I think a "guest" has no demand on access to sensitive data. I don't
allow "guests" open access to private mail lists, for instance, and I
see no reason why they should assume they should have access to it.
I think it's safe to extend that to data I consider sensitive or
private. Just because we've always been open and that data is
accessible doesn't mean there's any requirement it remain so. After
all, there was a time in life when few houses had locks on them, too.
Times change. not only do we lock doors and windows, we build gated
communities.
I think the only safe way to do this is to make sure that this
sensitive data is simply never in the data stream -- it's edited out
before a user can get to it. If it's not there, it can't be
de-obfuscated, it can't be reconstructed, it can't be
reverse-engineered, because it's not there.

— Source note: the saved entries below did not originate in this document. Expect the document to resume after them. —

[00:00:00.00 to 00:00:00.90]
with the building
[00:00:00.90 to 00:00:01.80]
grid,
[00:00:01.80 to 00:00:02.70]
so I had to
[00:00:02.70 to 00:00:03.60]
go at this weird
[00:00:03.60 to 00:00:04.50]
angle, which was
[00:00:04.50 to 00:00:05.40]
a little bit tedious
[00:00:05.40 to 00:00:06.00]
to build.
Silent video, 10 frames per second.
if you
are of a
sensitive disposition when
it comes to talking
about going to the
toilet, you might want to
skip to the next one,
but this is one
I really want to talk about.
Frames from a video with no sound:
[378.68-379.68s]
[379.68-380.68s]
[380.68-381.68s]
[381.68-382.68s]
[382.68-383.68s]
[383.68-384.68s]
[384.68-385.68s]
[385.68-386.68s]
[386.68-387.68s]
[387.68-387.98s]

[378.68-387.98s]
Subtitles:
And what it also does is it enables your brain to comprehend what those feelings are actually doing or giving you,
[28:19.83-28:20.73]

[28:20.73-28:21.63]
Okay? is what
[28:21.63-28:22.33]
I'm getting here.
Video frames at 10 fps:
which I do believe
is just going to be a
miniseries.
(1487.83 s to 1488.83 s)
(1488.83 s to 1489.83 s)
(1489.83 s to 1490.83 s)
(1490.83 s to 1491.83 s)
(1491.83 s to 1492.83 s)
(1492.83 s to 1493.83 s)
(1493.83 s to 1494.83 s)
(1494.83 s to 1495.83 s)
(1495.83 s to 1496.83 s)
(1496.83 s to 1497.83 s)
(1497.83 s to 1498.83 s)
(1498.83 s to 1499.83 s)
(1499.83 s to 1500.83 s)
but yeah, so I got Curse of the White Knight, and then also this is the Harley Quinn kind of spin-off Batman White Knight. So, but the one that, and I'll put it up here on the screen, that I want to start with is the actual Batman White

If people want more access, including that restricted data, then biuld
a system to let them authenticate in and be granted access. I think
that's more or less beyond the scope of mHonarc, but strongly related
to it. In a perfect world, however you authenticate yourself to the
maling list to prove that "you are you" for purposes of posting or
accepting list mail is how you'd authenticate into the archives, too,
which implies this is probably a list-server operation which pulls data
out of mHonarc, not a mHonarc operation, unless you want to start
tightly coupling all of these different pieces together. Which has
advantages and disadvantages...
I'd probably argue against building data-stripping data into mHonarc,
but perhaps a group of mHonarc folks would be interested in building a
separate-but-equal project (similar to mharc) to handle the
delivery/stripping/authentication piece, with hooks that allow it to
interface into other systems for authentication data, so it could,
perhaps, use Mailman email addresses and passwords, or Sympa user data
to simplify things for the users a bit.